Reading Jimmy Maher's July 31 2015 instalment of The Digital Antiquarian - The 14 Deadly Sins of Graphic-Adventure Design (or, Why Ron Gilbert Hated Adventure Games) stirred my thoughts on adventure game finishability. I'm using this cod word to describe the extent to which players can finish an adventure game without heavy or total reliance on hints and walkthroughs.

I hated Space Quest and the majority of Sierra's walk-around-on-screen-while-typing games for all the reasons described in Maher's article. I hated them as a teenager when they came out, so this isn't revisionism. They seemed to combine the wasting of player time with being a jerk about the wasting of player time, and also sported a finishability of zero. I remember Police Quest in particular as a game where you occasionally had to type in chunks of the manual verbatim or die.

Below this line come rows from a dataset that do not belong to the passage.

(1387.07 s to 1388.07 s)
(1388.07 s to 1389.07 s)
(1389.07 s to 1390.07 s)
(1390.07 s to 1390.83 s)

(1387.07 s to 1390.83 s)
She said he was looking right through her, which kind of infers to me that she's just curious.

Sierra's attitude to testing their games on real players before release (they didn't) was a dumb one. Let alone testing them for finishability. But I don't think you can ever fully quantify finishability. The more testing you do of your game, the more accurate a picture you get. But you still can't guarantee particular results for every single player. Probably the best you can do is to envision a core player demographic for your game (whether narrow or broad) and hope that its experience, if represented in the testing sample, will be reflected at large.

Looking for something I can test, I like to subject my games to the following:

At the strictest level, I'd like at least one tester to be able to clear the game with no help from me or anyone else. Extra-game hints don't exist at this stage, so I don't have to worry about cheating.

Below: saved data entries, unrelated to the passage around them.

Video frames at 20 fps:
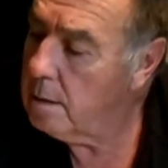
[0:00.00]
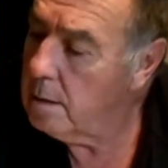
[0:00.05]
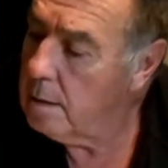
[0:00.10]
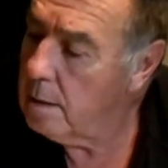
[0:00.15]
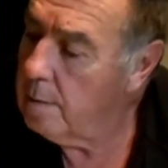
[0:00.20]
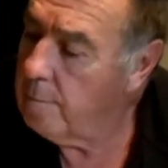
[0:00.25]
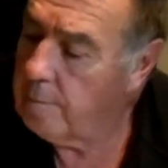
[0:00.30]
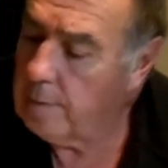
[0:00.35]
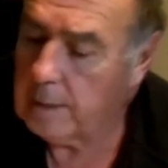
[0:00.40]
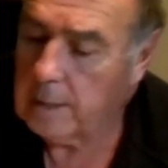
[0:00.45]

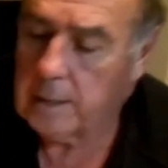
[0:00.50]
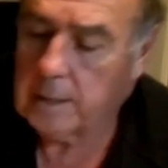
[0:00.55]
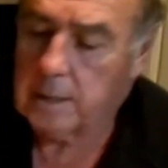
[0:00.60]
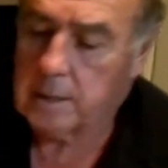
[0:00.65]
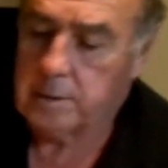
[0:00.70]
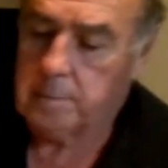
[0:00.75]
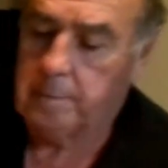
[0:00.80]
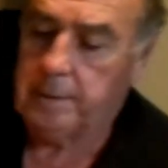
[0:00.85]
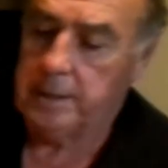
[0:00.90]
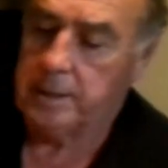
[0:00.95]
I figured
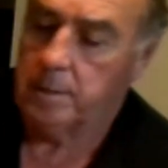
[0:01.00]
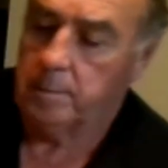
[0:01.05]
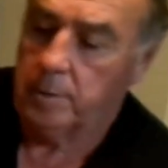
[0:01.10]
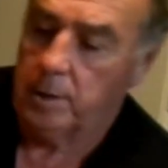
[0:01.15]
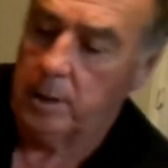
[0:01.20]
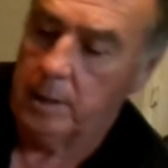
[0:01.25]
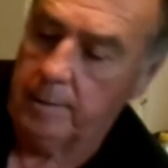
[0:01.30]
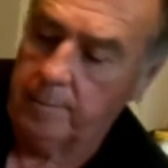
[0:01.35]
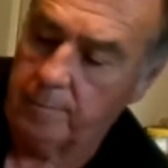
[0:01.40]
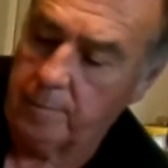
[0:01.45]
this would be some
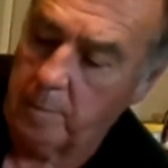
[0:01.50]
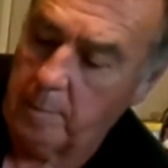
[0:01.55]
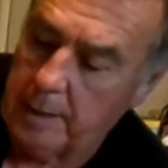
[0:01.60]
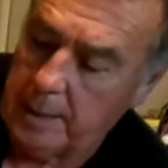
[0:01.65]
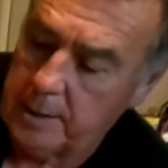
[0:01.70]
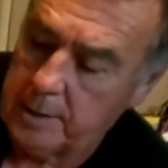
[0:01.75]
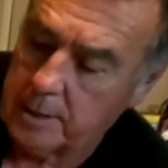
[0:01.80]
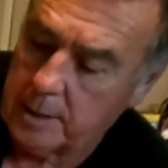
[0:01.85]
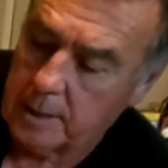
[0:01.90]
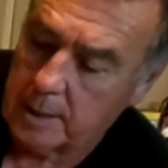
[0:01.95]
good
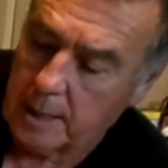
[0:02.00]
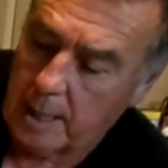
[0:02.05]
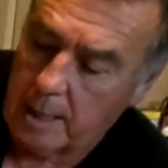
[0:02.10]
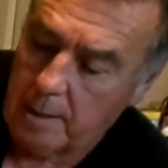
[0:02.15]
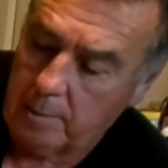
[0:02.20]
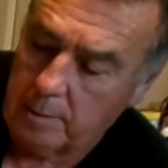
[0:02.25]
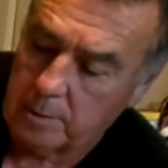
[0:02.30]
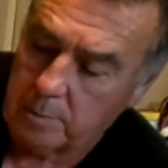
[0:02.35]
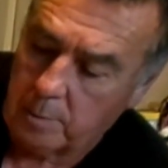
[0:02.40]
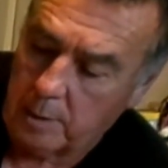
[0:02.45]
information because I
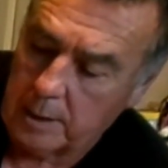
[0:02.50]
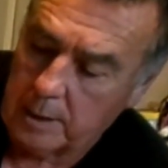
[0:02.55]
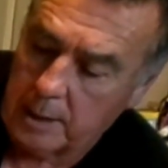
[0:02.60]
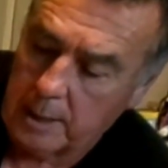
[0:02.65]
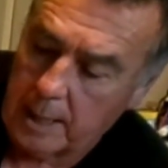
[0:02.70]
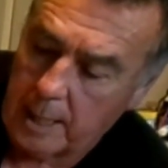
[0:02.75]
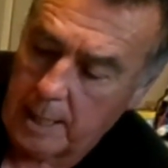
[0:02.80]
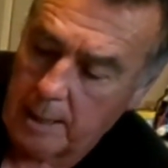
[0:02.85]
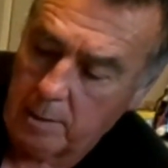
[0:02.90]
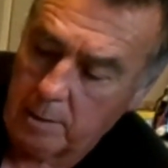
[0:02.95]
always
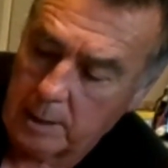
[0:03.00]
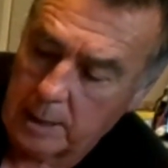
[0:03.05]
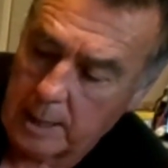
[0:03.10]
wondered, I only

If this first condition is not achievable or reasonable, a step down is that I'd like to see one or more testers clear the game with no extra-game help except conversation they have amongst themselves.

If it turns out that someone who isn't a total freak can prevail under the strictest conditions, that's reassuring, and failing that, having one or more folks prevail under the second-strictest conditions is pretty reassuring. Having tested these conditions means I can say, 'Yes, a human cleared this game with no hints, so I expect other humans can do the same.'

In modern times, I have yet to make a game so big or difficult as to render these tests too onerous. Maybe my philosophy will be tested when I do make such a game, but I suspect it will still be my starting point for thoughts on the topic of verifying some kind of reasonableness in my game.

I think I started fishing around for more concrete ideas on testing finishability due to my experiences with Anchorhead (Anchorhead's IFDB page). I found it hard, and the nature of its hints and walkthrough were such that they kept tipping me into cascades of needing more hints and walkthrough. I got bored, then offside, then I gave up, since I'd spent too much time just typing in commands from extra-game documents.

Anchorhead is held in massive esteem, so I seem to be a minority of one in having had this particular experience with it (and other similarly difficult games with similarly styled hints) but on the other hand I've never heard anyone say, 'I cleared Anchorhead without any hints or walkthrough,' during any of those discussions.

It must be a tough life to be a puzzle-sporting adventure game when such a game is subject to complete spoilage by hints. Players will overcome problems in the game or they will not, and the latter path can lead to a total halt.

I'm playing Forbidden Siren on the PS2 at the moment, my latest pick from my backlog of survival horror games. And I'm relying on walkthroughs from start to finish (Chris Pruett recommended using walkthroughs in his review of Siren) – a situation which I'd normally regard as defining a failed game, even in the action genre. But Siren is so cripplingly hard, but also novel and good, that I've found the experience to be worth it. Even in using the walkthrough, my ability to execute the solutions described in the walkthrough is massively tested, and the game is still atmospheric and clever and frightening.

This reminds me of why I'm so anxious about the nature of walkthroughs and hints for pure, non-action adventure games. It's because their use can eliminate the experience of playing such games, rather than just facilitate the having of one in the first place.